No, electric cars aren't bad for the environment
Electric vehicles regularly come under fire from critics. Whether it’s concerns about their range, the charging network available to drivers, or their environmental credentials, plenty of people find fault with these greener alternatives to gas guzzling cars.
They remain a small minority on the roads, even as the ban on selling new petrol, diesel or hybrid cars in the UK draws closer; its scheduled for 2030.
But one by one the criticisms of electric cars are being put to rest, as the technology improves and the vehicles become more widely accepted.
The latest hurdle to be surmounted are fears about electric vehicles’ potential negative impact on the environment. In the past, reports have questioned whether electric cars really are as green as thought, given the emissions from manufacturing the vehicles and generating the electricity they need to run on.
But research published in March 2020 put to bed concerns that driving an electric car isn’t in fact better for the climate than conventional petrol cars.
The study by the universities of Exeter, Nijmegen and Cambridge found that electric cars lead to lower carbon emissions overall, even if electricity generation still relies on fossil fuels.
This was true for 95% of the world, the exceptions being places like Poland, where electricity generation is still mostly based on coal. In the UK, average lifetime emissions from electric cars are as much as 30% lower than petrol cars. That figure increases to 70% in countries like Sweden and France, which get most of their electricity from renewables and nuclear.
The study projects that by 2050, half of cars on the roads could be electric, which would have the effect of reducing global CO2 emissions by up to 1.5 gigatons per year, equivalent to the total current CO2 emissions of Russia.

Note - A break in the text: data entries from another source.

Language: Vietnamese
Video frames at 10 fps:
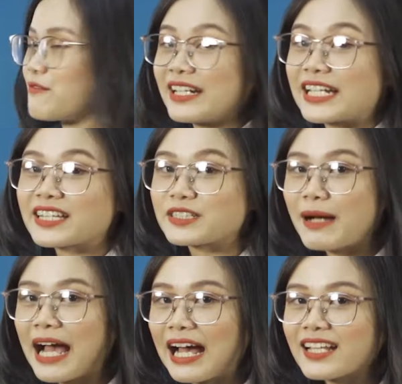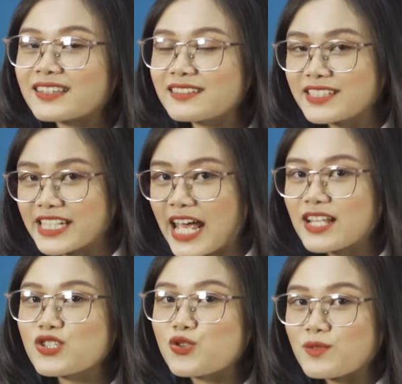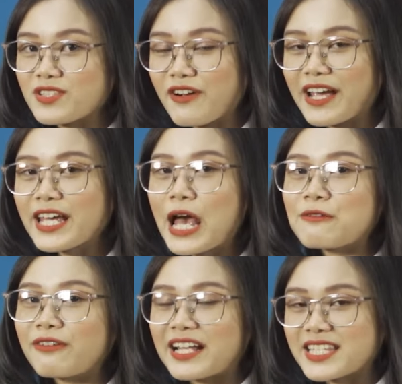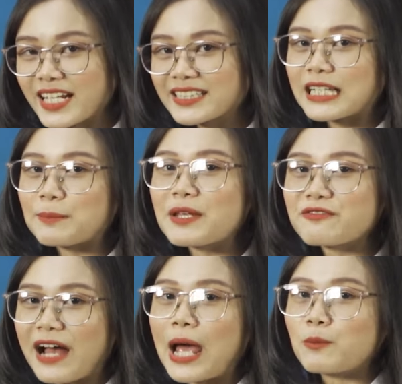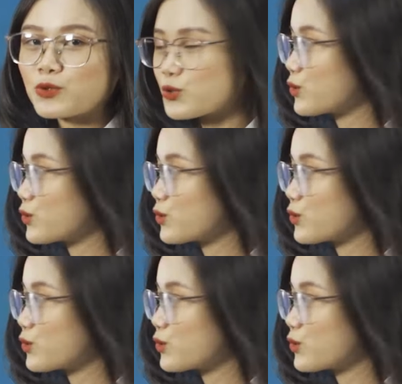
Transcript: và nét thứ ba từ trên xuống dưới và check sang bên phải một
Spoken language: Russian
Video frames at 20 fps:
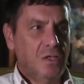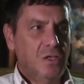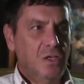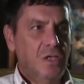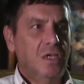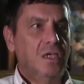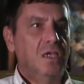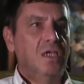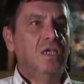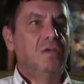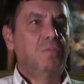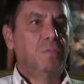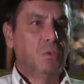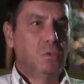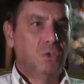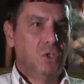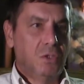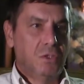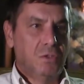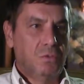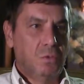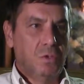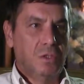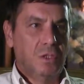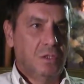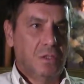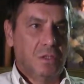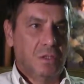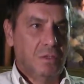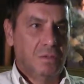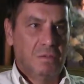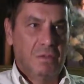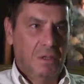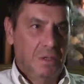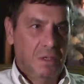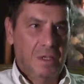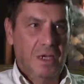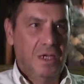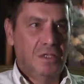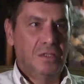книги, и получилось вот это, да,
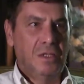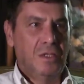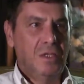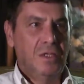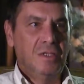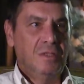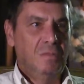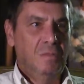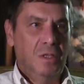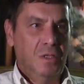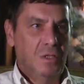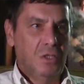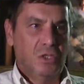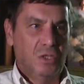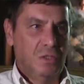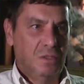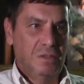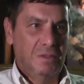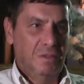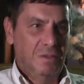это не изменишь.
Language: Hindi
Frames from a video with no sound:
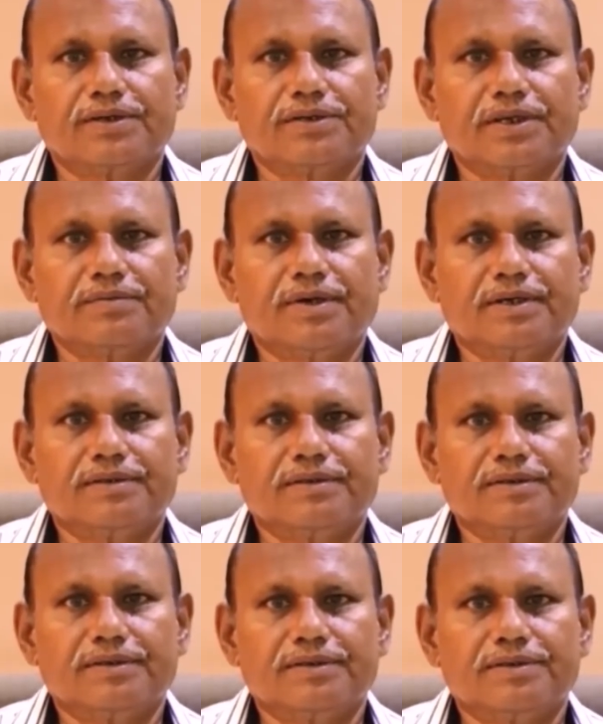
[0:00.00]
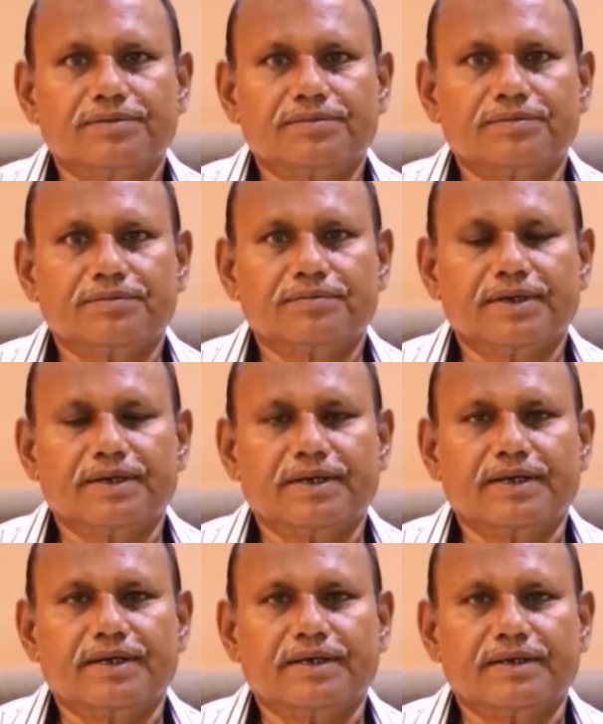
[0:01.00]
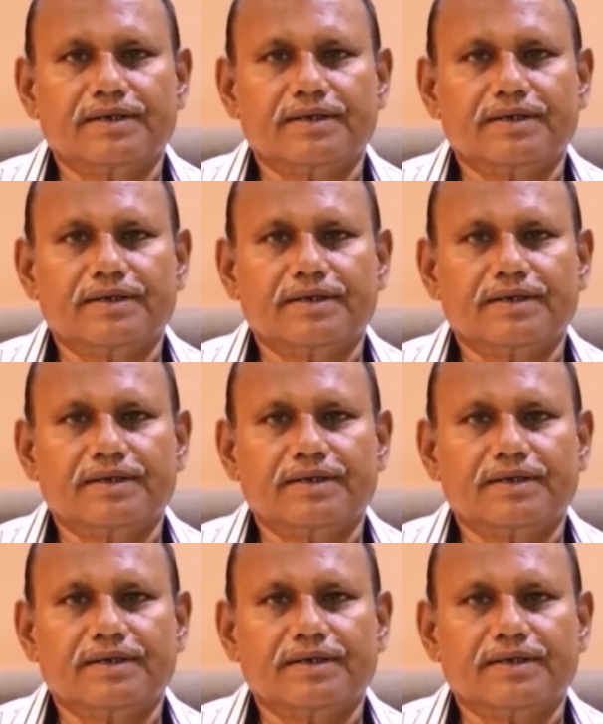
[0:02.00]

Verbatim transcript: इसके बाद मैं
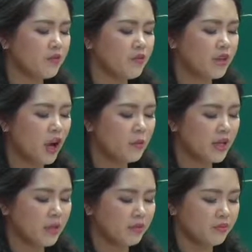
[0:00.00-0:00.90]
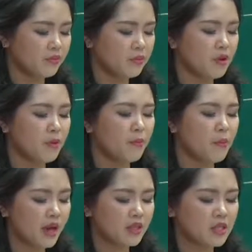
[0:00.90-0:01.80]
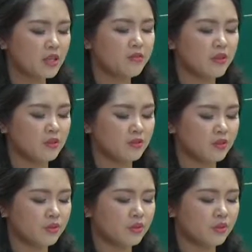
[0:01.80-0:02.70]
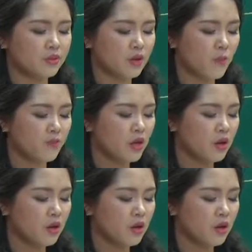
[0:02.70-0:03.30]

phenomenon magnetic fields đúng không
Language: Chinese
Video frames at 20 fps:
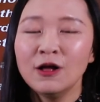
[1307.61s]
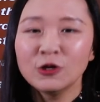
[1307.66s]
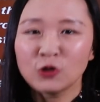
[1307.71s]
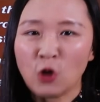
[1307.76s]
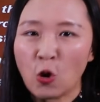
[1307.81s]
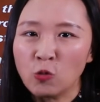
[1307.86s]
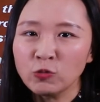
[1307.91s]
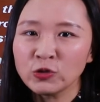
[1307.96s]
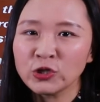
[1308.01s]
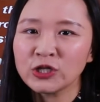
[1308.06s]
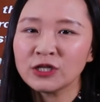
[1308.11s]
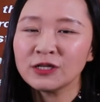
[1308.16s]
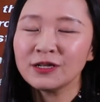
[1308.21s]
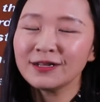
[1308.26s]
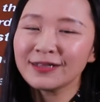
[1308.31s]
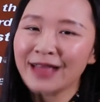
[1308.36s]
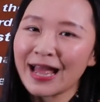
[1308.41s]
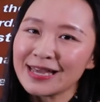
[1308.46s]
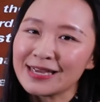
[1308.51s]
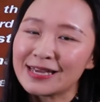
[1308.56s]
同时
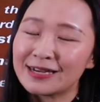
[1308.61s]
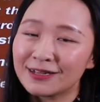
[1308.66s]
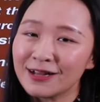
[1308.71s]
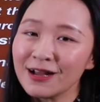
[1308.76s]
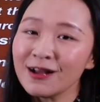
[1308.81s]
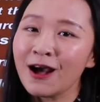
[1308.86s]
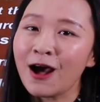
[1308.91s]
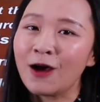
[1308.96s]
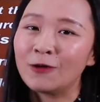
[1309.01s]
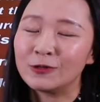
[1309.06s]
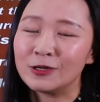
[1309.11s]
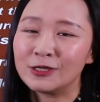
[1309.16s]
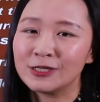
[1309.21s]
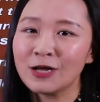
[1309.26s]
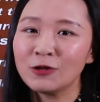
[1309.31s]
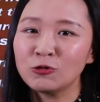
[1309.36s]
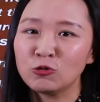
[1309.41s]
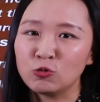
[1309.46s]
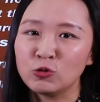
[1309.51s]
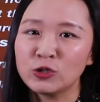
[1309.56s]
呢，它也更好的
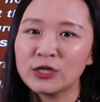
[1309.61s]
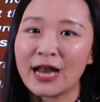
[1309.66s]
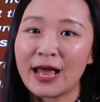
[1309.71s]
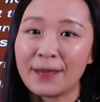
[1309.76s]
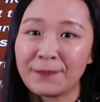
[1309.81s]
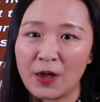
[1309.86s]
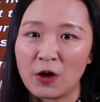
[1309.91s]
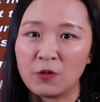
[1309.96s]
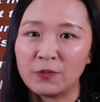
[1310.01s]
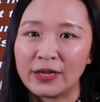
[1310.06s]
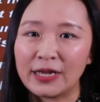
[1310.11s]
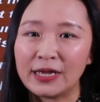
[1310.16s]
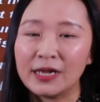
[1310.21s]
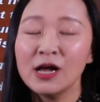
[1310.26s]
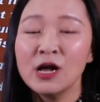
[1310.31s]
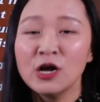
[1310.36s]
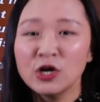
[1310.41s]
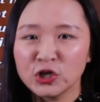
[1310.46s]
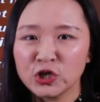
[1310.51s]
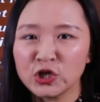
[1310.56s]
向读者来表明，
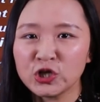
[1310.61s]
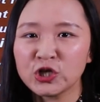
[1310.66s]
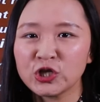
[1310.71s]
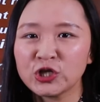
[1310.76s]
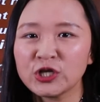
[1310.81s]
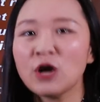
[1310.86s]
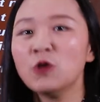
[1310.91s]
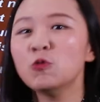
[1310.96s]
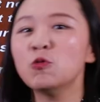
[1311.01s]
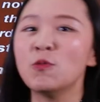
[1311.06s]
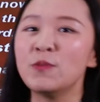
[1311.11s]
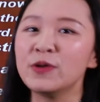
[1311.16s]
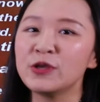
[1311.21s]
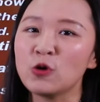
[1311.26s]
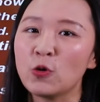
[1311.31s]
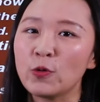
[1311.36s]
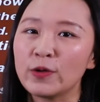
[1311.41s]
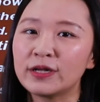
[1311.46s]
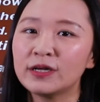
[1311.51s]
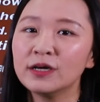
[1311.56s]
事实上我们
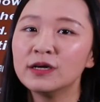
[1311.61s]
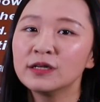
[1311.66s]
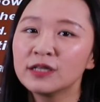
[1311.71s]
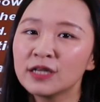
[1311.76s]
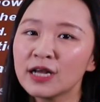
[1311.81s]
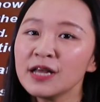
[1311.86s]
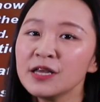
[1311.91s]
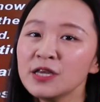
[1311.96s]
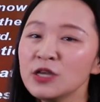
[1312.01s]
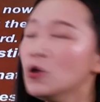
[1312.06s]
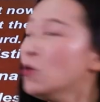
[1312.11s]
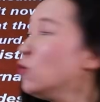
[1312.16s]
有一个更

What about the other criticisms of electric cars?
The research showing that electric cars are in fact greener than the alternatives may dispel some people’s fears.
But the range of electric cars is perhaps the biggest concern for some drivers, who worry they won’t be able to keep their car charged and will end up stranded at the roadside. Thankfully, there are several reasons to suggest that these well-publicised concerns over electric vehicle range may also be over-done, much like the myths about EVs’ shade of green - see our article here about overcoming range anxiety.
EVs are improving all the time, as is their charging infrastructure, but there is still some way to go before they take the place of petrol and diesel cars. As they clear more and more hurdles though, it’s clear the future of driving is increasingly electric.